For instance, if your partner is angry and irritable one day, instead of acting with anger, defensiveness and impatience, you might pause to calm yourself, detach yourself from the situation and realize that he or she is experiencing a lot of stress and is taking it out on you. Then, you can react in a more rational way through love and compassion instead of through negative emotions. This process can help you with your relationships and to deal with many stressors in your life.
These practices help create awareness of yourself and your surroundings. You can learn to focus more on the positive aspects of your life, instead of stressing about the negative ones all the time. You realize when you are becoming stressed, and what the triggers are, which can help you deal with it or prevent it. You might see if there are situations you need to change in your life and come at them with a better perspective. For instance, instead of nagging, you can explain how a chore around the house can help you be there for your family more. You might see if other parts of your life are negative for you and are only going to cause stress. For instance, your job might not be right for you, so you might want to pursue another path that would cause less stress in your life.

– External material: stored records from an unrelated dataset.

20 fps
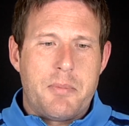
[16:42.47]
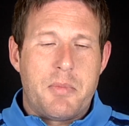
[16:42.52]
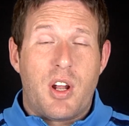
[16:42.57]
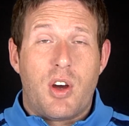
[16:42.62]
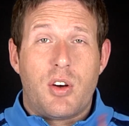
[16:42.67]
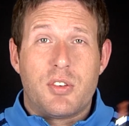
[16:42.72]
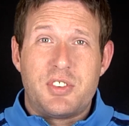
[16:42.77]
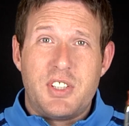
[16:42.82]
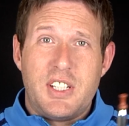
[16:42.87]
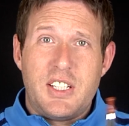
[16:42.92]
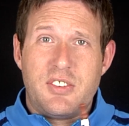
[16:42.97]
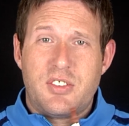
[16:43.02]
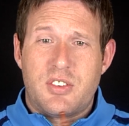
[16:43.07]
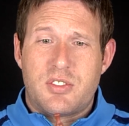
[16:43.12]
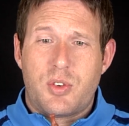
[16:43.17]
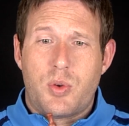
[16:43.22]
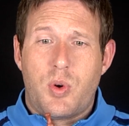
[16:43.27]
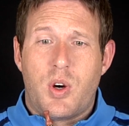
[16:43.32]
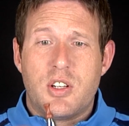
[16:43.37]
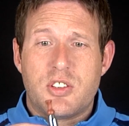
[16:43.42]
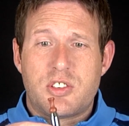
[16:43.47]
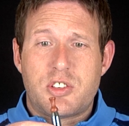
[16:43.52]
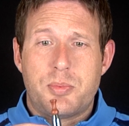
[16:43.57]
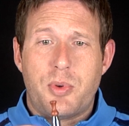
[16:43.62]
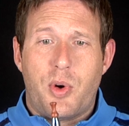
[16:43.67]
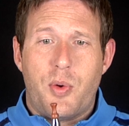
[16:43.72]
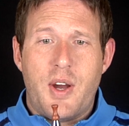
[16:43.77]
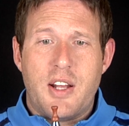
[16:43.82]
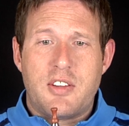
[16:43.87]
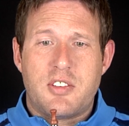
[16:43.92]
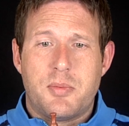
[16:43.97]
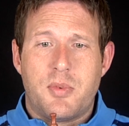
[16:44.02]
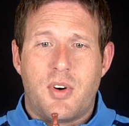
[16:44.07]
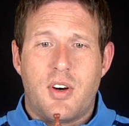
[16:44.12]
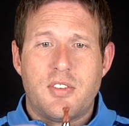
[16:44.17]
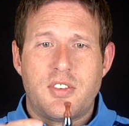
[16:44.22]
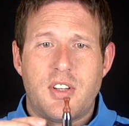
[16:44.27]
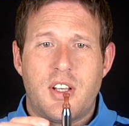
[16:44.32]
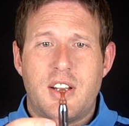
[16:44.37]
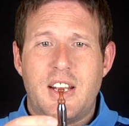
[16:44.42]
And obviously it is quite a small
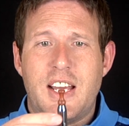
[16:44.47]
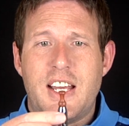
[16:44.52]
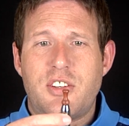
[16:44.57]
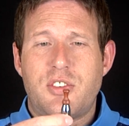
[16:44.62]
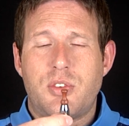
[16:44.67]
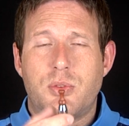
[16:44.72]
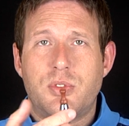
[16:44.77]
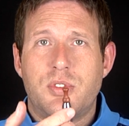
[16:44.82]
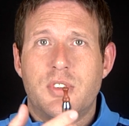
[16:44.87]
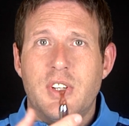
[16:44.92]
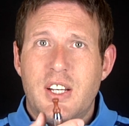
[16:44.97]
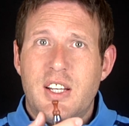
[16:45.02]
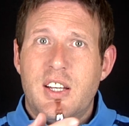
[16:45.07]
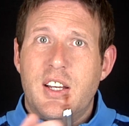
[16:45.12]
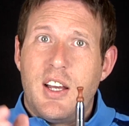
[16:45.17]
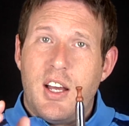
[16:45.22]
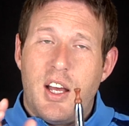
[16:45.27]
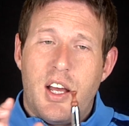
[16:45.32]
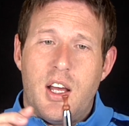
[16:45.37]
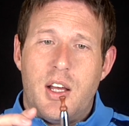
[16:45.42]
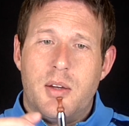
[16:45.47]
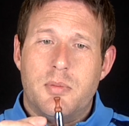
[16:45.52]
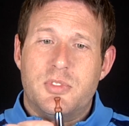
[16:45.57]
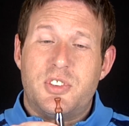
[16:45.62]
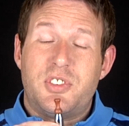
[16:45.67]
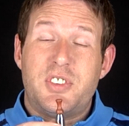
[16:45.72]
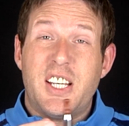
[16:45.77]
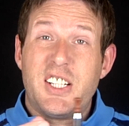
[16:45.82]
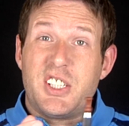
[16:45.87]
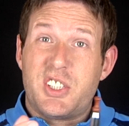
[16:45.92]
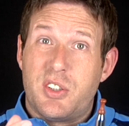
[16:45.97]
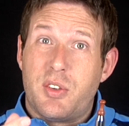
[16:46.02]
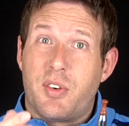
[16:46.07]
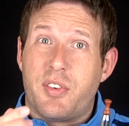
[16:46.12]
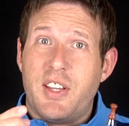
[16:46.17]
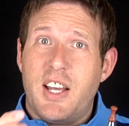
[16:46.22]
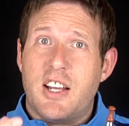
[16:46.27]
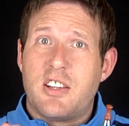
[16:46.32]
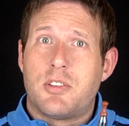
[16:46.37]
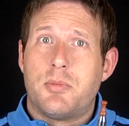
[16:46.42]
atomizer. The actual section of
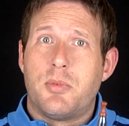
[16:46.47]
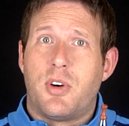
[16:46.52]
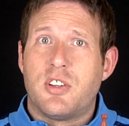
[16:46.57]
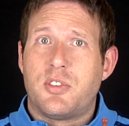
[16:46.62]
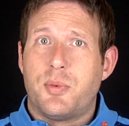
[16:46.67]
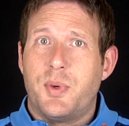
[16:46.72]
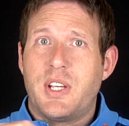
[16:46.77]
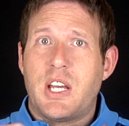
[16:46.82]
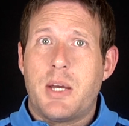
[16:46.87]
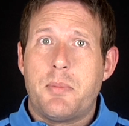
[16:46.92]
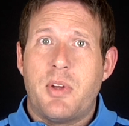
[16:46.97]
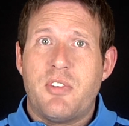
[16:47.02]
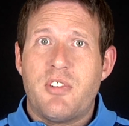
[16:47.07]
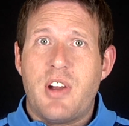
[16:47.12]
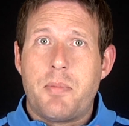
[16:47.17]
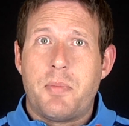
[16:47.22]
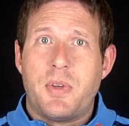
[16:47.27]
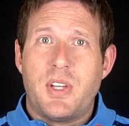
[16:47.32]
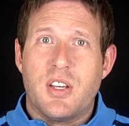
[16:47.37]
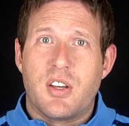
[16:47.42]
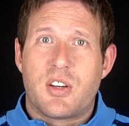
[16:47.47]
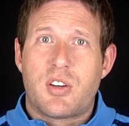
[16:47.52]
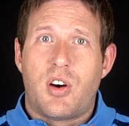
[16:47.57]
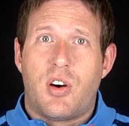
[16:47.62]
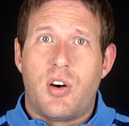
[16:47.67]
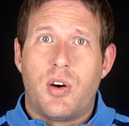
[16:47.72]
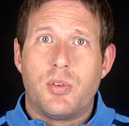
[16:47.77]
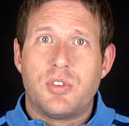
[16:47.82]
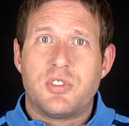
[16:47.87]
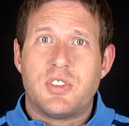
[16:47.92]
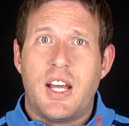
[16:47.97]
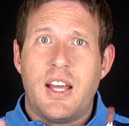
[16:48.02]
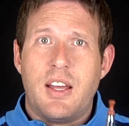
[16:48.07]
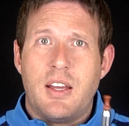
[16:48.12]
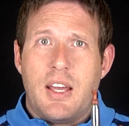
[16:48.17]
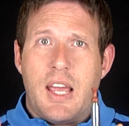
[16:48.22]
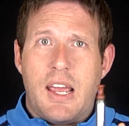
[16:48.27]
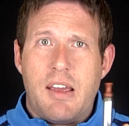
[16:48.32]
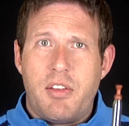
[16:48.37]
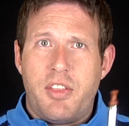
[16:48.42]
the atomizer where you're going to be wrapping your coils and that,
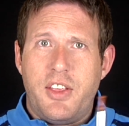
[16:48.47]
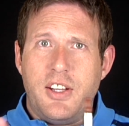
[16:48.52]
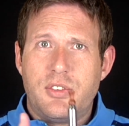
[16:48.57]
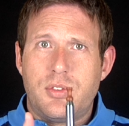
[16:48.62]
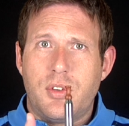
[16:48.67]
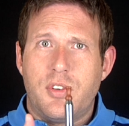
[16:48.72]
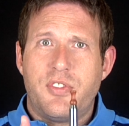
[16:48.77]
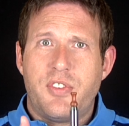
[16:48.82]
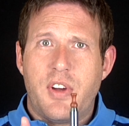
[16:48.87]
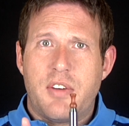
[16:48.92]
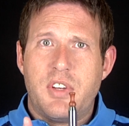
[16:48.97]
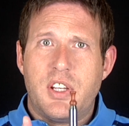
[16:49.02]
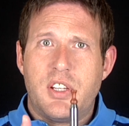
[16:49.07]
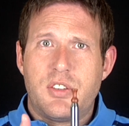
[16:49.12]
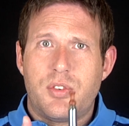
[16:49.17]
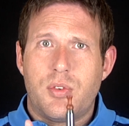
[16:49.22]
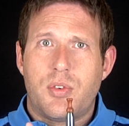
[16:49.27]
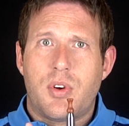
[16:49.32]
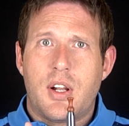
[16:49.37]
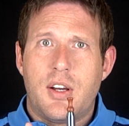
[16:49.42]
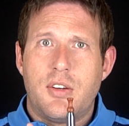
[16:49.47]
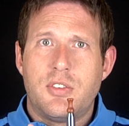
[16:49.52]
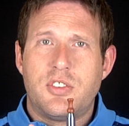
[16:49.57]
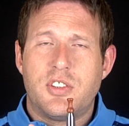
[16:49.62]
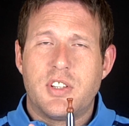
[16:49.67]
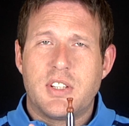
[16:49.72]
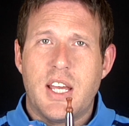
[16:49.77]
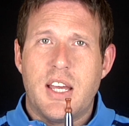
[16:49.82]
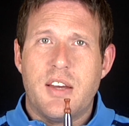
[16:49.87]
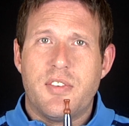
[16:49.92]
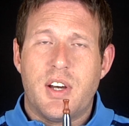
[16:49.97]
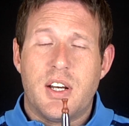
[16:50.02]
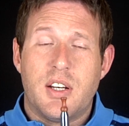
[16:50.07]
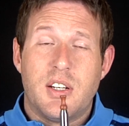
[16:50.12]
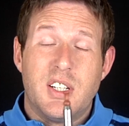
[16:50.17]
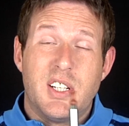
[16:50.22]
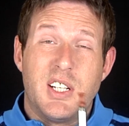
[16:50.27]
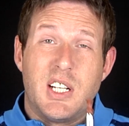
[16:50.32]
everything's all very sort of close together.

You'll often notice that when you practice yoga and meditation, you start to want to be healthier in all aspects of your life. You might exercise more, you might devote more time to relaxation, you might think differently, you'll probably be less stressed and you might start to eat more healthily. When you practice healthy habits, like a healthy diet and exercise, it can help your body be as strong as it can be, even strengthening your immune system. A strong body and mind can help you be better prepared to deal with stressors in your life.
Not only can meditation and yoga help you deal with stress you're already facing, but they can also help you deal with stressors as you're facing them to prevent stress. By practicing these techniques, you might have a better attitude when a triggering stressor, like an aggressive driver or an impatient boss, comes your way, which they inevitably will during the day. You can learn not to react with impatience, anger and hostility, but to breathe, stay calm and not take in negativity. You can learn to calmly deal with the situation if it needs to be dealt with, or if it doesn't, to let it go and not let it bother you. Meditation and yoga can give you the feeling that you can take on the world better.

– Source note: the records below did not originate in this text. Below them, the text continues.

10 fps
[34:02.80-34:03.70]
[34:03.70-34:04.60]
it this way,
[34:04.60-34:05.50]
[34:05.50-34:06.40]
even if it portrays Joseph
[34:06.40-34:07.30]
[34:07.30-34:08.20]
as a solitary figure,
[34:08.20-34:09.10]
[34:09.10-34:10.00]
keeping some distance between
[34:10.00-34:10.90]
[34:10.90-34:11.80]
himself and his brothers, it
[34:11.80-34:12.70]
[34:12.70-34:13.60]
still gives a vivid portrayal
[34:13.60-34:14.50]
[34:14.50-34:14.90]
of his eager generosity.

These practices can also help you identify your stressors – the triggers that cause your stress – so you can learn to avoid them, deal with them or change your lifestyle. When you're more aware of your body's reactions, more aware of your personal symptoms of stress and more aware of the world around you, you'll be better prepared to see stressors in front of you. Meditation and yoga can teach you these habits.

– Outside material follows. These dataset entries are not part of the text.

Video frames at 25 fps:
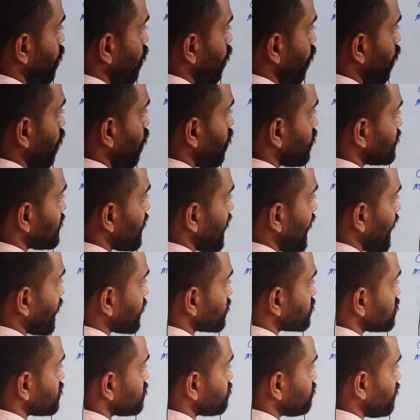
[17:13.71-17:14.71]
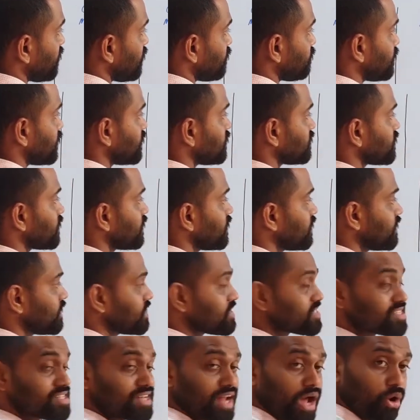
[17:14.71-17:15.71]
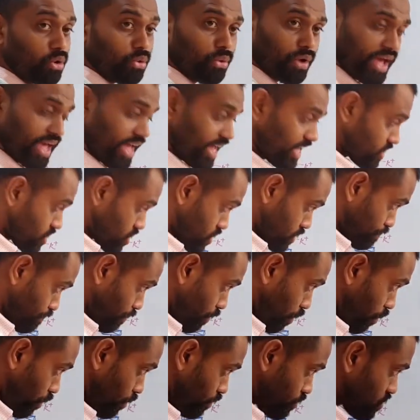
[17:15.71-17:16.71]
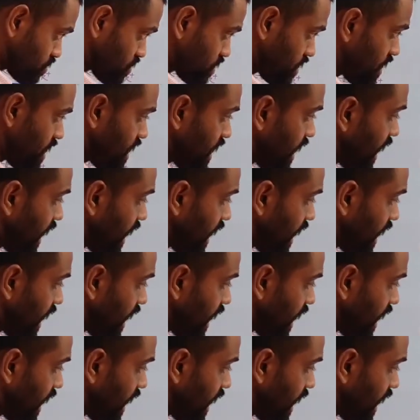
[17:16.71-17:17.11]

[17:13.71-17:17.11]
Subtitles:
on the actin filament is now exposed,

Research has even backed up the idea that meditation can help you deal with stressors. A June 2012 case study in the journal Psychosomatic Medicine studied the effects of meditation on an ice bath acting as a stressor. Through meditation, the man in the case study was able to minimise the effects of stress on his body from the ice. Overall, meditation and yoga can greatly help you prevent stress in your life or manage it if you're experiencing stress.
Consistently engaging in one or both of these practices is the best way to deal with stress. Simply setting aside a few minutes or a half hour each day for these practices can help your mind and body better handle stress.